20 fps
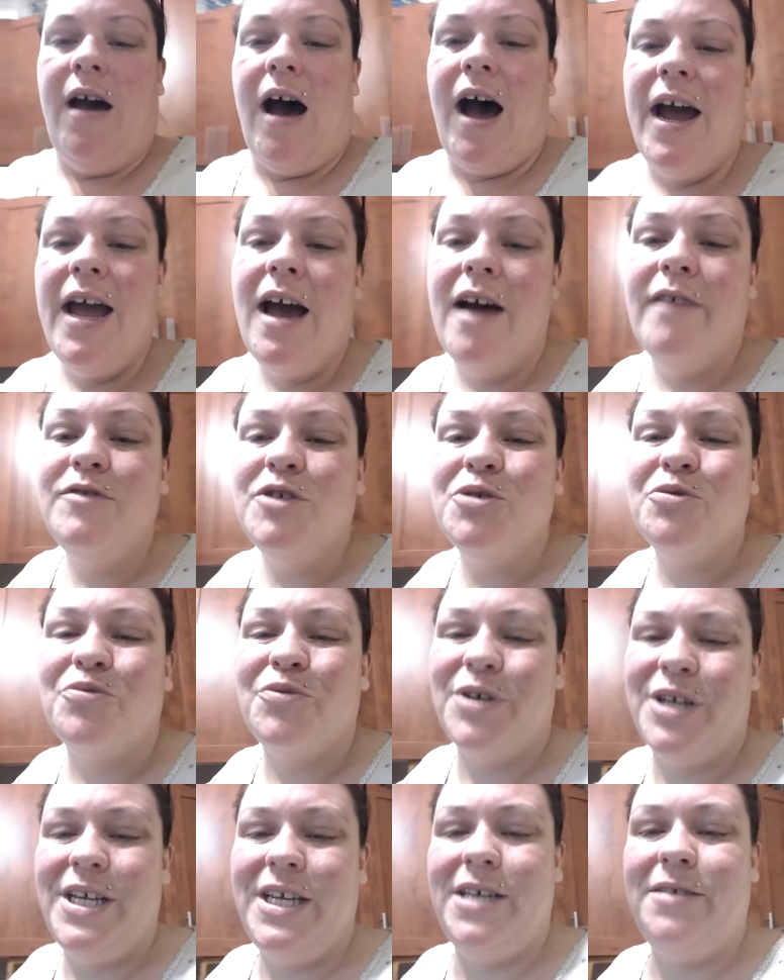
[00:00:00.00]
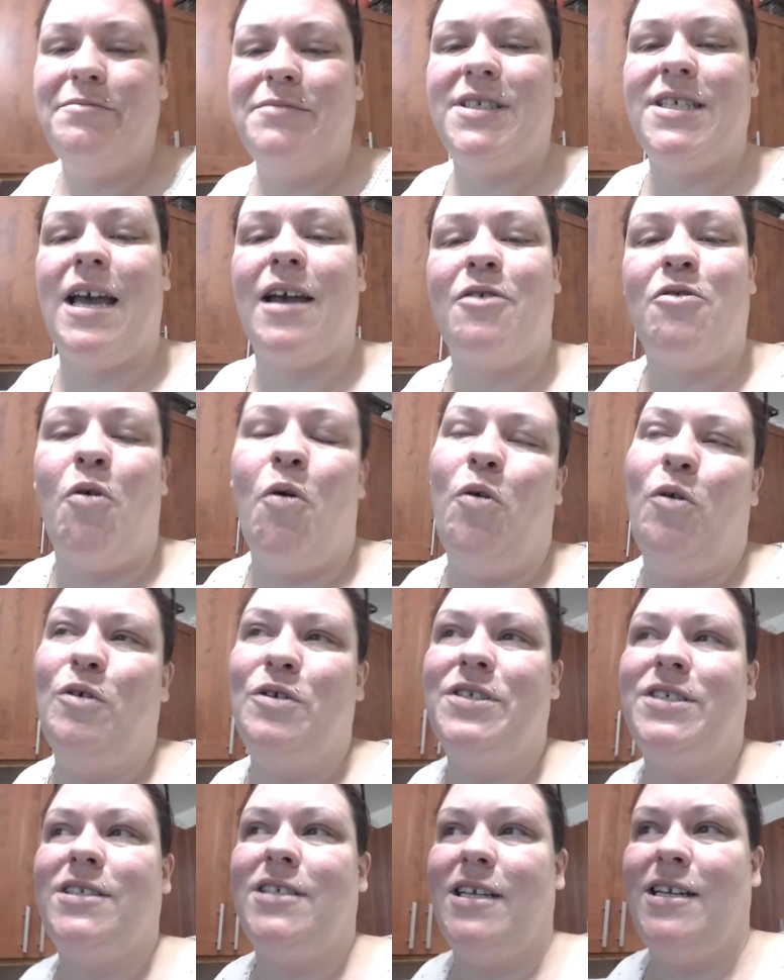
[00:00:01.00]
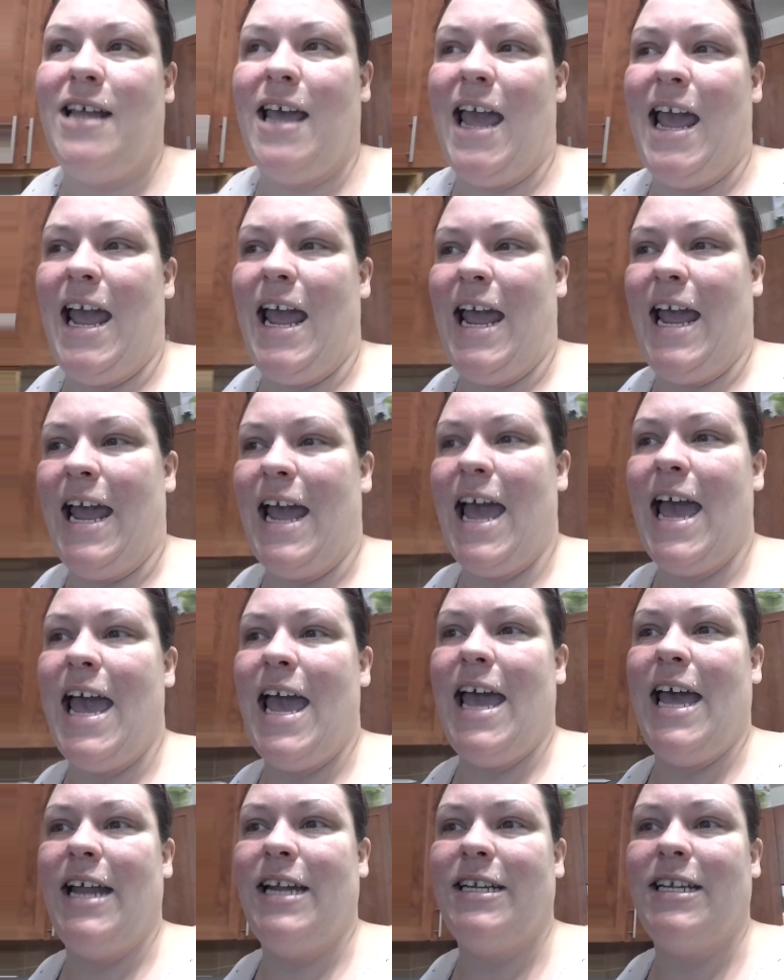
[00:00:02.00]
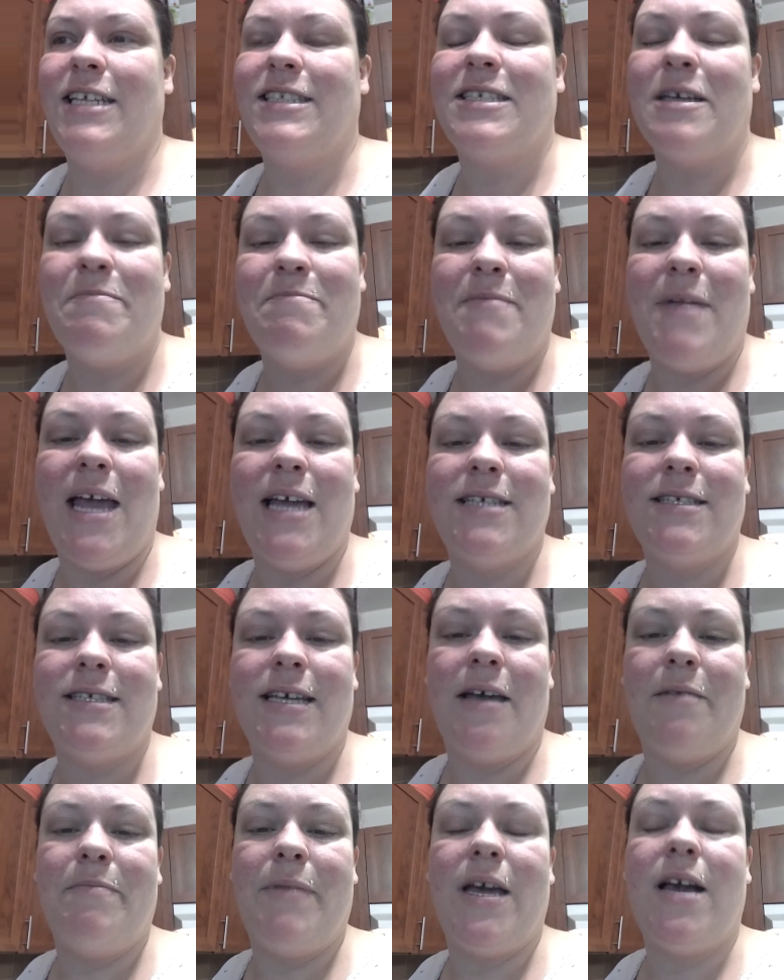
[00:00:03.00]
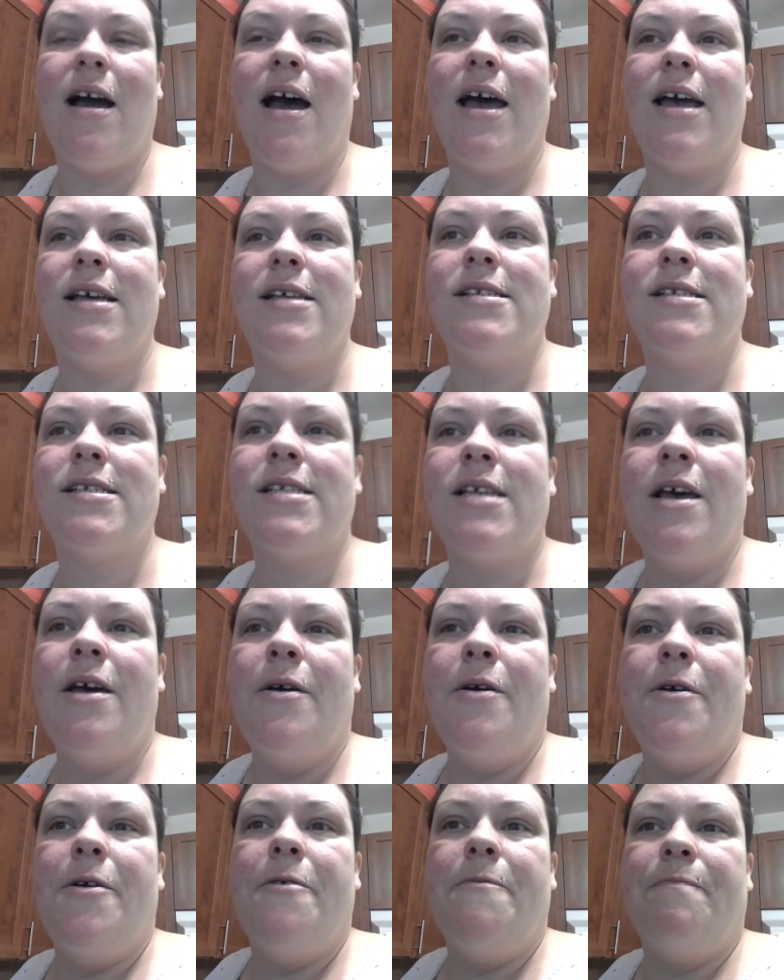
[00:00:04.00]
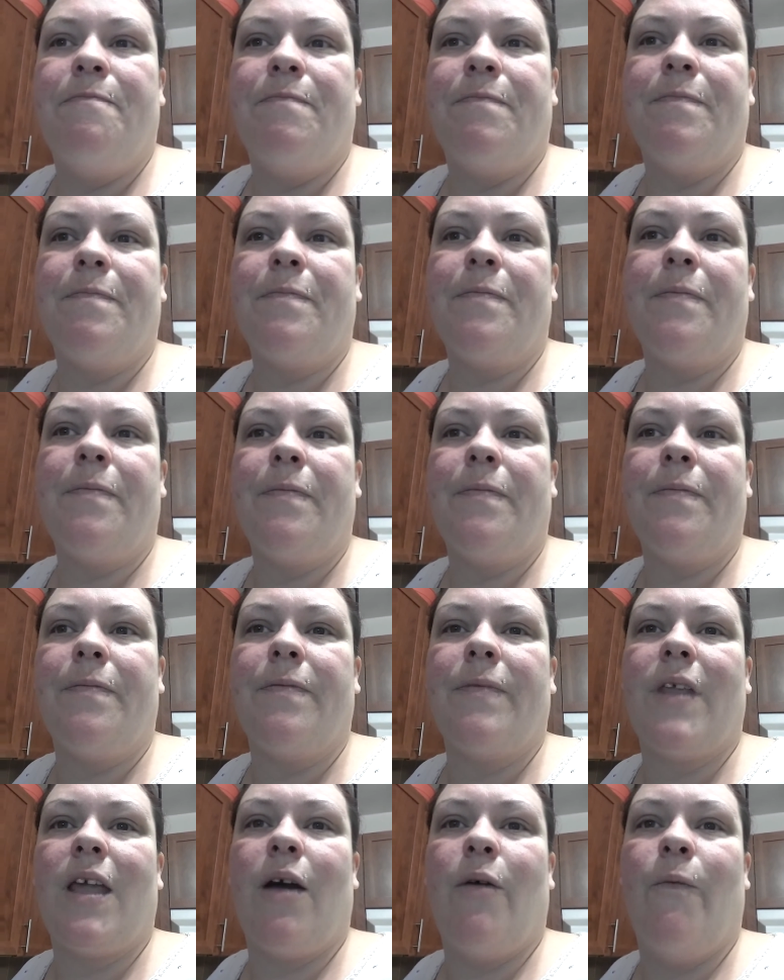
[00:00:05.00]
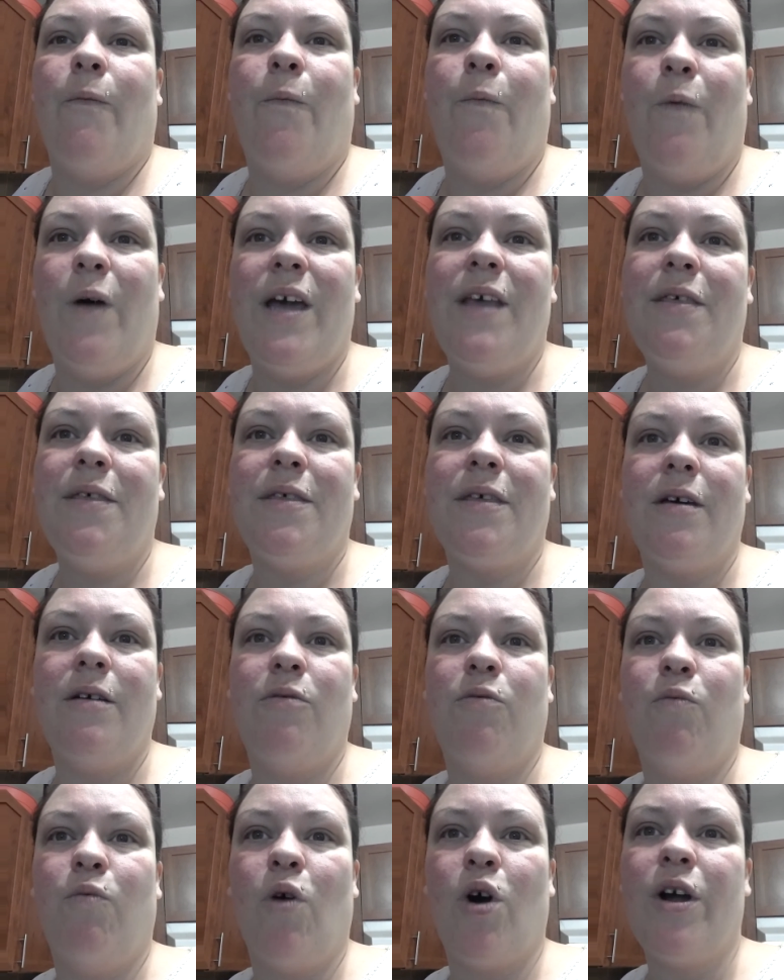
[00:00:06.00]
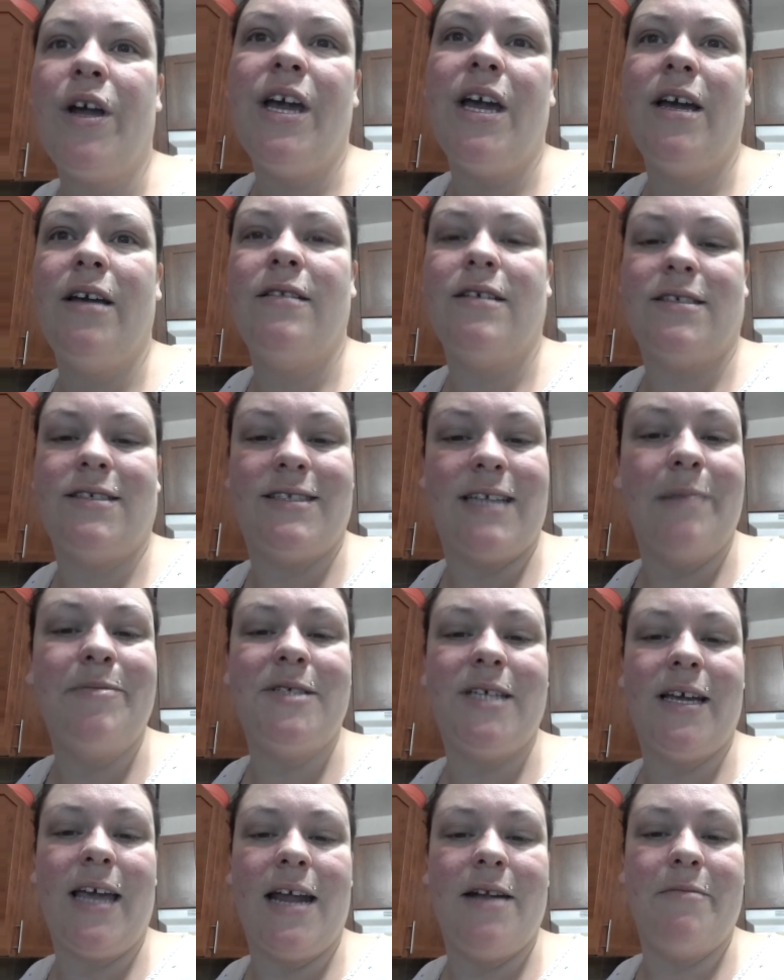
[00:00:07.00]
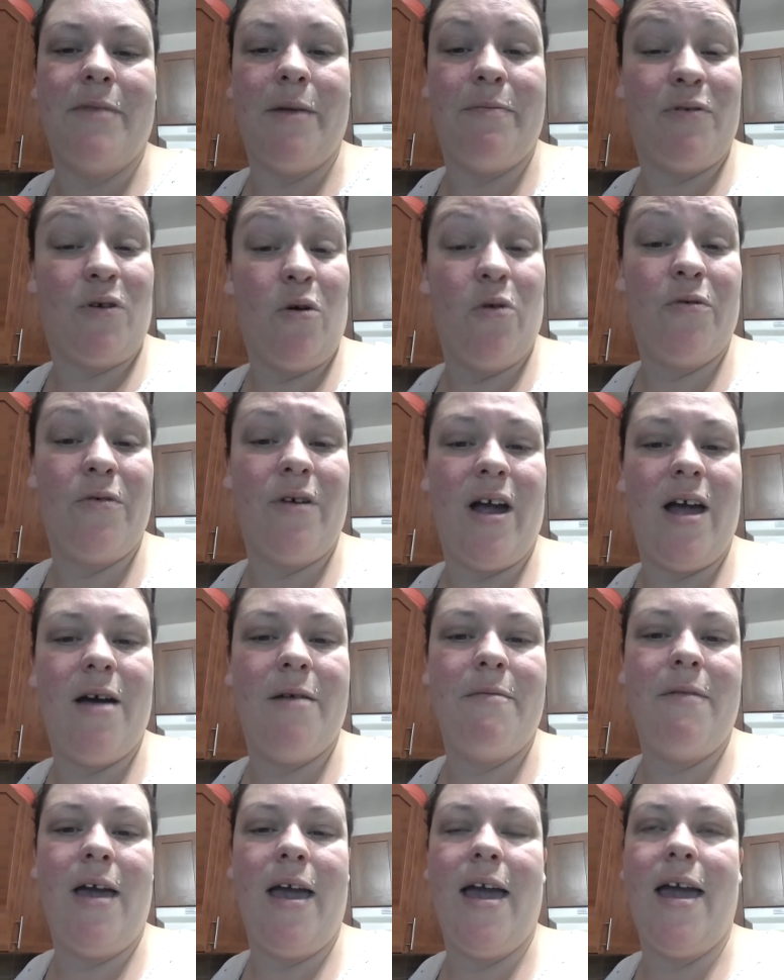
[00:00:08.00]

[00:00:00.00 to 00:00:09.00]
I have dreams and goals today, and it's amazing because with working the steps again in my program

▬▬▬▬▬▬▬▬▬▬

_Problem to work on_
None of the pictures belongs in the answer, but all the entries must be repeated exactly.

_Exercise answer_
20 fps
[00:00:00.00]
[00:00:01.00]
[00:00:02.00]
[00:00:03.00]
[00:00:04.00]
[00:00:05.00]
[00:00:06.00]
[00:00:07.00]
[00:00:08.00]

[00:00:00.00 to 00:00:09.00]
I have dreams and goals today, and it's amazing because with working the steps again in my program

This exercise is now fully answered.